Ireland did go over the line and must now find a way to maximise the distance it has made them cover. They do believe they are benevolently being watched over by someone on their side. Two days after their main sponsor RSA (Royal & Sun Alliance, an insurance company) had first signed the contract with Irish cricket, the Barings bank collapse led to economic meltdown in Britain and Ireland. But as the contract had been signed, it had held up. Now the sponsors must look at Wednesday's result and contemplate the next step. Just over 12 hours after the victory, there was a brainstorming session in the hotel coffee shop among the sponsors and senior management of the Irish Cricket Union. The board officials, the sponsors, the players mingled with each other, some sitting at a table and talking. Older men made phone calls and shook hands to publicise the case for younger ones. It was corporate vocabulary's most overused word, 'stakeholder', come to life in a way it may really have meant to be, before being seized by spin meisters.

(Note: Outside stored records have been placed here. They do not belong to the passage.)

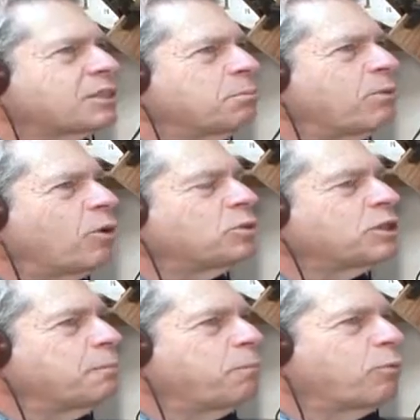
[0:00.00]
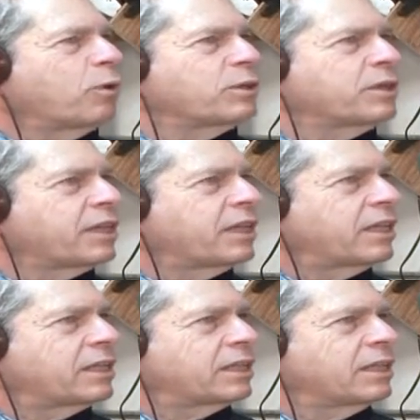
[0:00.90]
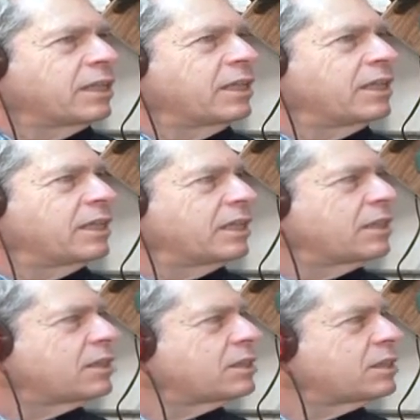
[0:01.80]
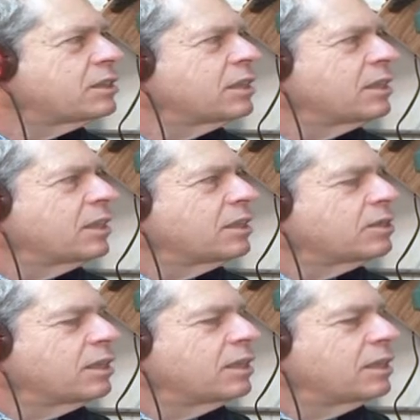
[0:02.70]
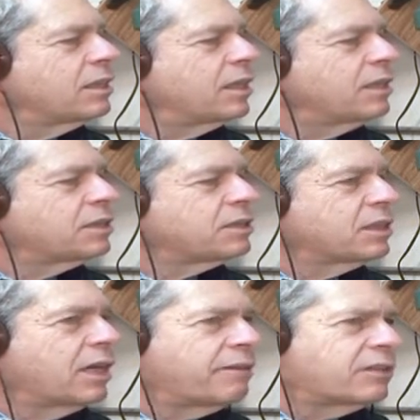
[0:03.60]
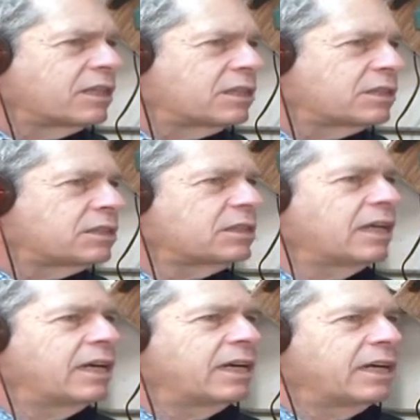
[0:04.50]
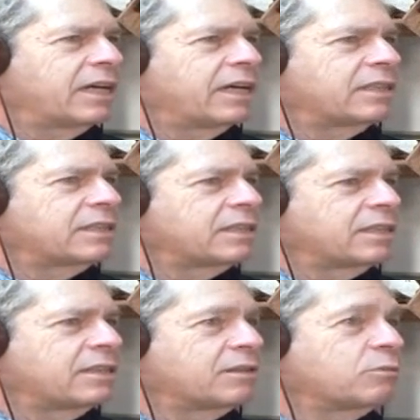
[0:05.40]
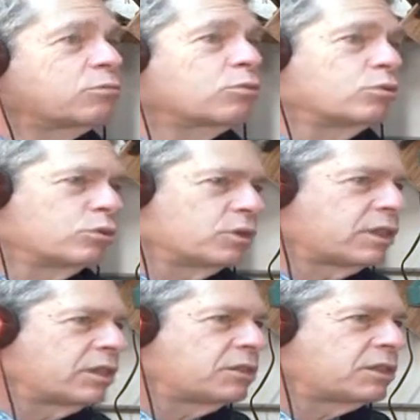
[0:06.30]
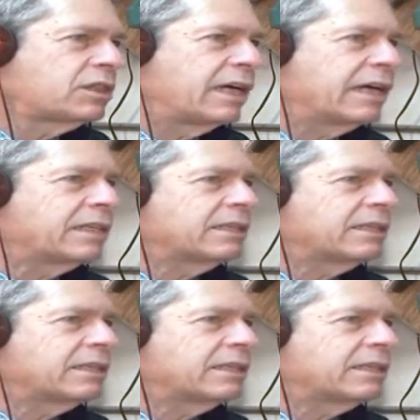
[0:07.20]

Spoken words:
the most important thing is the governance and the rules that you set,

The day after they beat England, Ireland didn't need spin meisters, because its cricketers had a story to tell and could do so without minders minding bloopers. The most team manager Barry Chambers did, in the name of vigilance, was to carry two T-shirts over his arm, in case there were any TV interviews to be done and the players shirts were found too inappropriate. O'Brien talked about the team's involvement in the Irish Cancer Society's 'shave & dye' campaign – the reason for his pink hair and the captain William Porterfield’s purple streaks – and said with pride that the cricketers had raised 2000 Euros for the charity last year. He didn't think of the size of the number, just at what cricket had managed to do in Ireland. Not one of Ireland's top four sports, its players far from high earners, cricket had somehow managed to reach out to an audience willing to donate to charity at their request.

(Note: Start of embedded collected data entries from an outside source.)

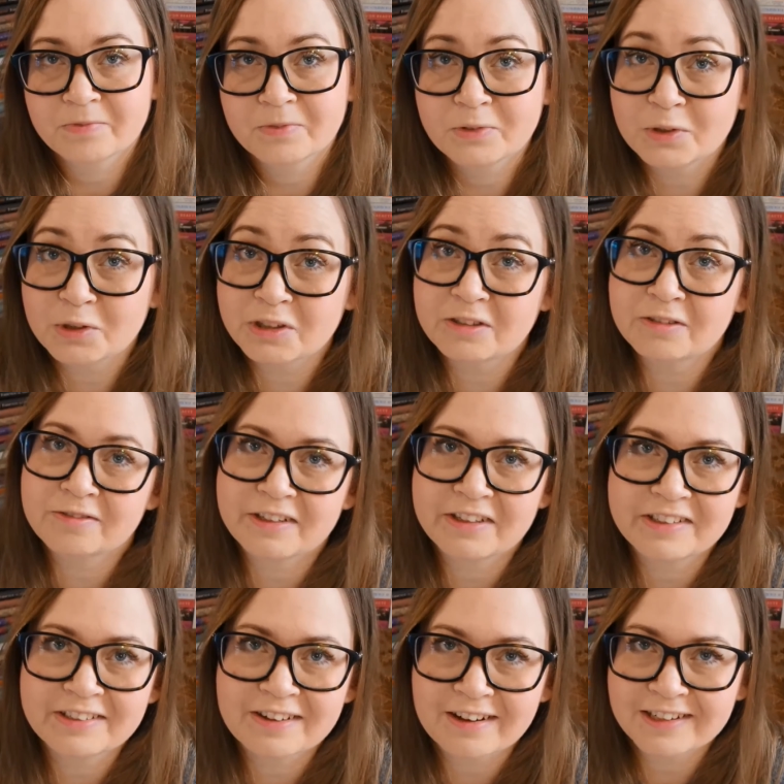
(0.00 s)
not
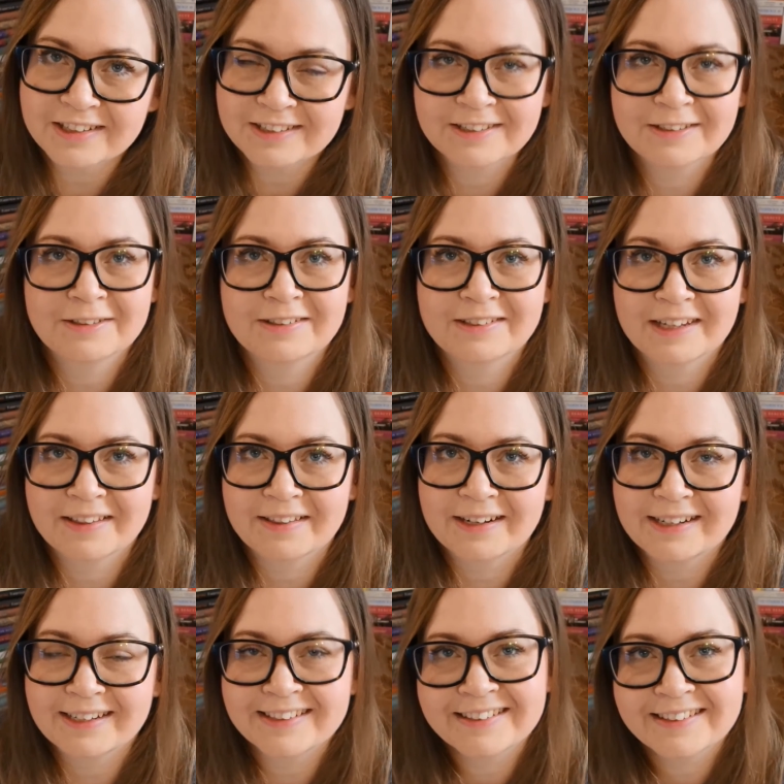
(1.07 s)
very nice, to say the
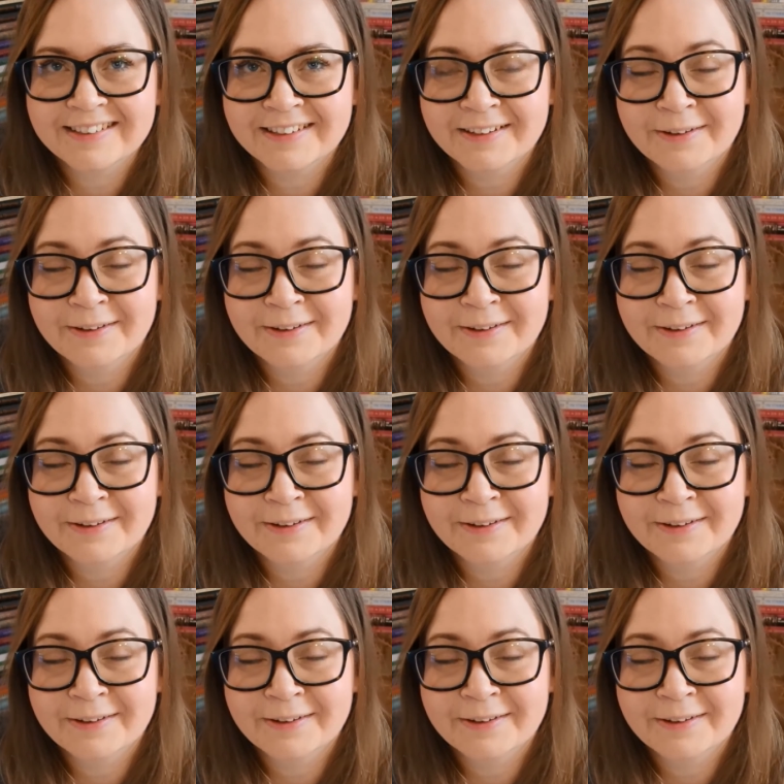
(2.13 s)
least.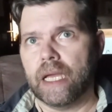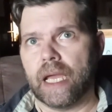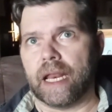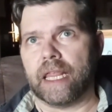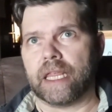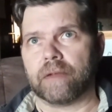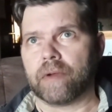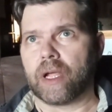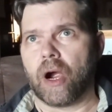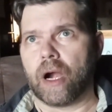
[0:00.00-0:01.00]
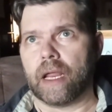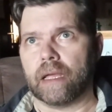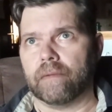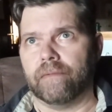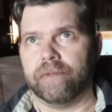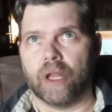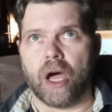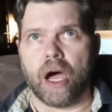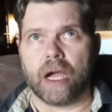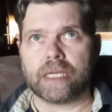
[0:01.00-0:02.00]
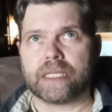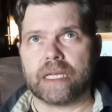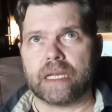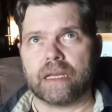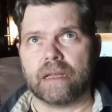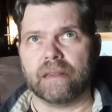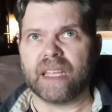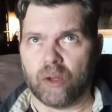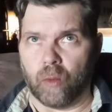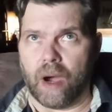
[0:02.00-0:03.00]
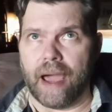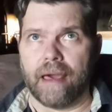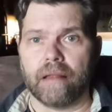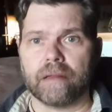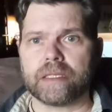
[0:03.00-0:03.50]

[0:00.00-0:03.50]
anything regarding vlogs in a little while,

Wednesday's match did more than manically shuffle Group B in which six out of seven teams will have to scrap for a place in the last eight. Cricket is now full of far too much spin, far too much 'imaging' and far too many Twittering millionaires who wouldn't colour their coiffure for fear of denting their “branding”. What cricket's la-di-dah community have just received at the hands of the Irish, even if for a short while, is a real shakedown.